Nietzsche, dito extemporâneo, já alertava da necessidade de não sermos imediatistas em nossas atitudes, o que ele diria hoje em uma sociedade, a qual o imediatismo é o padrão a ser seguido?
Talvez todas essas perguntas não tenham respostas, mas talvez essa seja a forma para "construirmos" seres humanos melhores.



quarta-feira, 12 de setembro de 2012

Reencontrando a Felicidade e o tijolo




Esse é o título de um filme que assisti uma parte esses dias.
Não vi inteiro, mas também não precisava para compreender o trama de que se tratava e ao mesmo tempo me chamou a atenção, pois o tema é muito "instigante", pelo menos para mim. O filme trata da morte, porém não uma morte qualquer, mas a tentativa de um casal superar a morte de seu filho de 4 anos.
Não tenho ideia do que é perder um filho, mas sei bem como é perder uma pessoa especial antes do tempo que julgamos suficiente (se é que existe um tempo suficiente antes de morrermos) para estarmos ao lado dela.

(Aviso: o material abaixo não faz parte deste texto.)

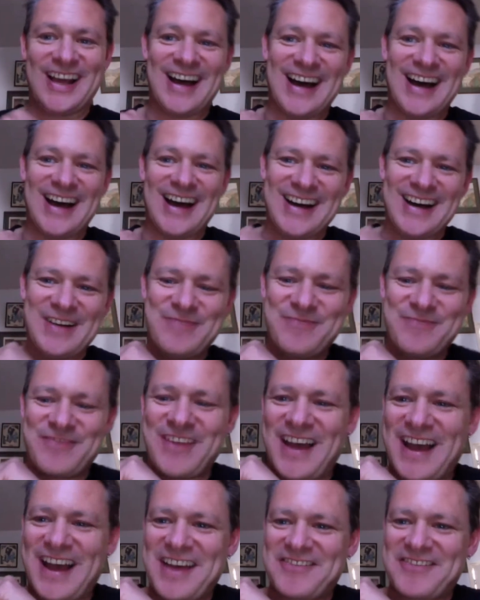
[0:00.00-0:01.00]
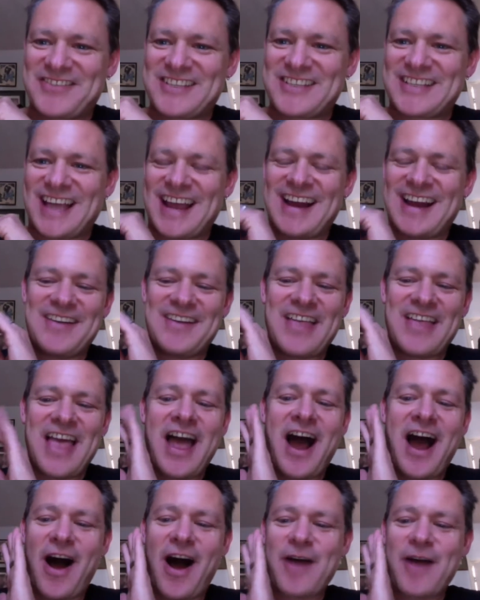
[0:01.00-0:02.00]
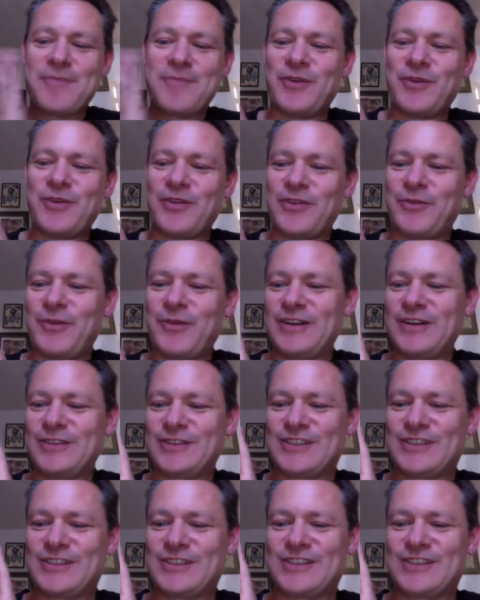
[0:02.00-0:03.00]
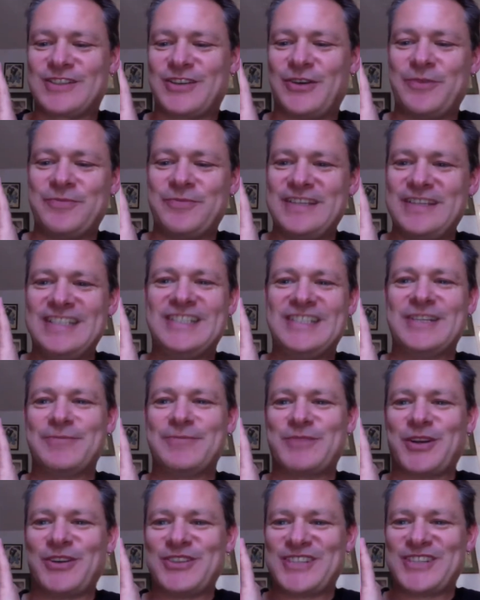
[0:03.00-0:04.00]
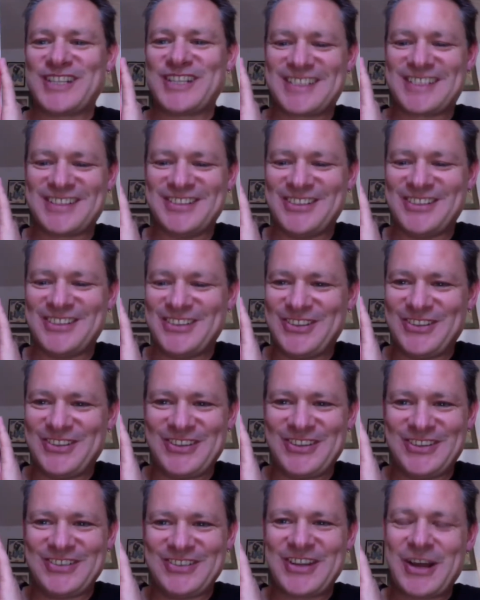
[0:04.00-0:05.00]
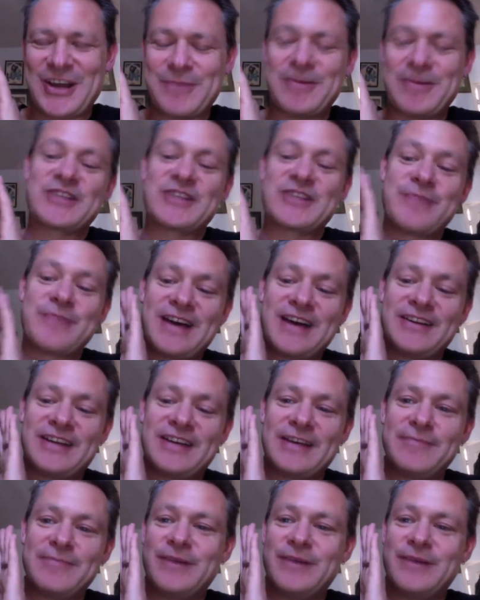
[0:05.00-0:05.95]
I have to say, I'm not the world's top Egyptologist or know much about it,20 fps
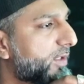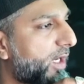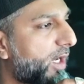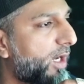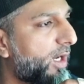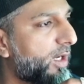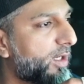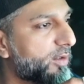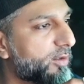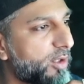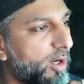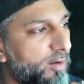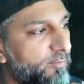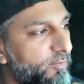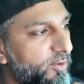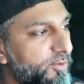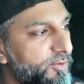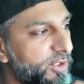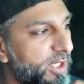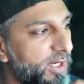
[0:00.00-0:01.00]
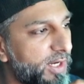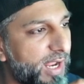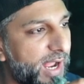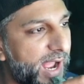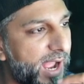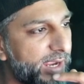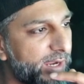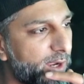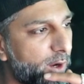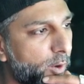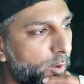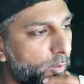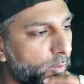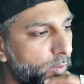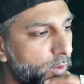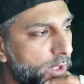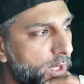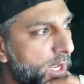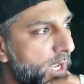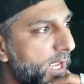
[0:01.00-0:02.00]
uh, convert.io
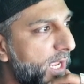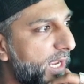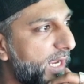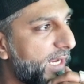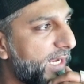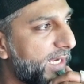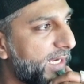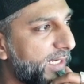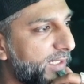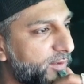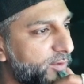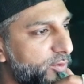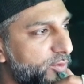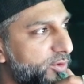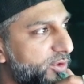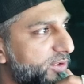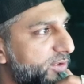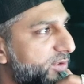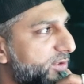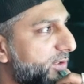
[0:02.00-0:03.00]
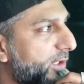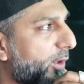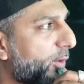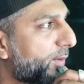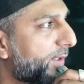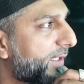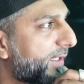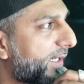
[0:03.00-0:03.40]
and you just load it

Desde do o ano de 2008, setembro passou a ser uma mês em alguns momentos triste, mas como diria uma parte do próprio filme, quando perdemos alguém querido é como se tivessemos um monte de tijolos caindo em cima de nós, aos poucos, com o passar dos anos, esses tijolos saindo, uns algumas pessoas ajudam a remover, outros você consegue retirar, outros depois de muito tempo irão esfarelar, mas terá um dos tijolos, um único que continuará no seu bolso e depois de um tempo, apesar do peso você deixará de notá-lo, mas em alguns momentos quando precisar guardar algo nesse bolso irá colocar sua mão e será nesse momento que tudo voltará a tona, as lembras, os bons momentos, o cheiro, o som da voz, o toque, as broncas, os conselhos, a imagem do sorriso.

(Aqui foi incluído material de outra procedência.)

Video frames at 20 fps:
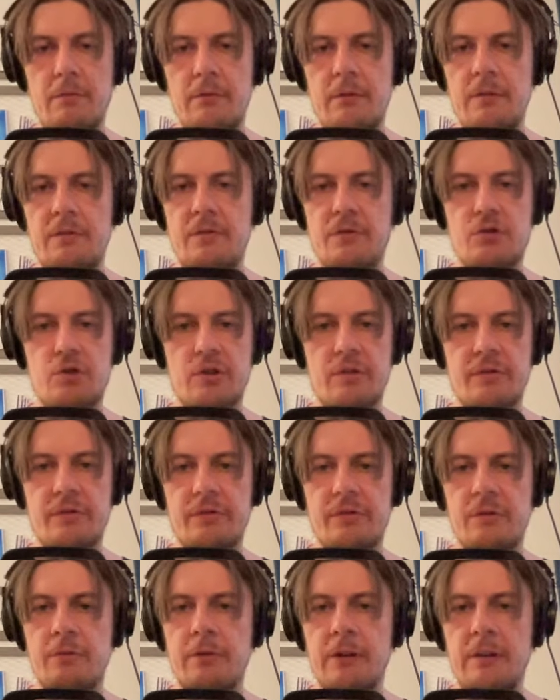it's
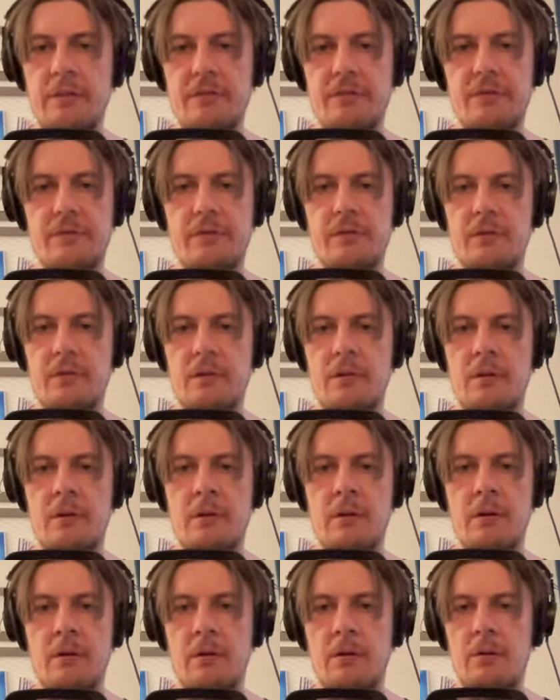just reads
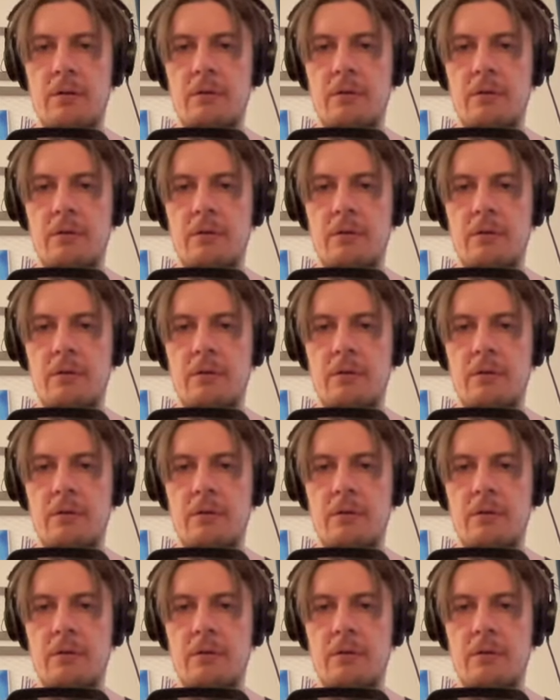uh,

Aquilo que por alguns momentos parecia estar desaparecido, você percebe que estava lá...guardado...para tentar de alguma forma aliviar a dor por alguns instantes. 
E algumas perguntas surgem:
Mas tinha que ser ele o anjo para ir pro céu?

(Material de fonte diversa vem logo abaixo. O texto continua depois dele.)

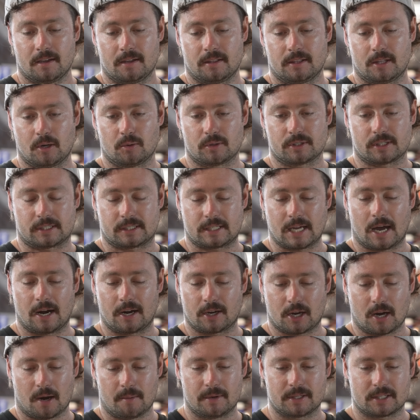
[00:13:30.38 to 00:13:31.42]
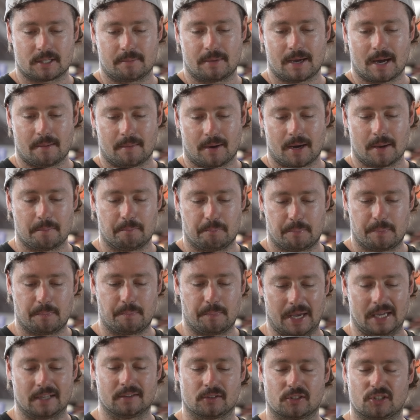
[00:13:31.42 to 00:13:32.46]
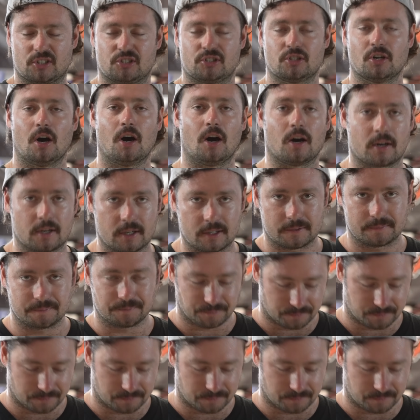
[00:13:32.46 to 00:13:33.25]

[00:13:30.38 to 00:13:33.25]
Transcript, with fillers: there was a ton of comments about my bent shock.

Quem disse que a missão dele já havia sido cumprida?
Quem diz que ele queria ir para um "lugar melhor"? 
Qual é o tamanho da nossa insignificância nesse momento?
Qual o controle e o que nós podemos controlar? 
Quando essas perguntas serão respondi? Provavelmente nunca, talvez elas sejam até uma forma de tentar deixar a dor "menor", tentar fazer com que esse último tijolo seja menos pesado, ou apenas uma forma de refletir para não chegar em conclusão nenhuma e dar-se por vencido devido ao cansaço.
Talvez nesse momento possamos pensar em uma frase do nosso querido e totalmente extemporâneo Friedrich Nietzche "mesmo no ferimento se encontra também a força curativa", ou seu "lema": "increscunt animi, virescit volnere virtus" ("crescem os espíritos, a força se fortalece com a ferida") (Crepúsculo dos Ídolos). 
E quem somos nós para contrariar?
E a última pergunta que fica:
Será que esse tijolo deveria sumir? Ou ele é apenas uma forma de nos manter alerta para que possamos perceber e valorizar por ainda estarmos vivos, com possibilidade de carregá-lo?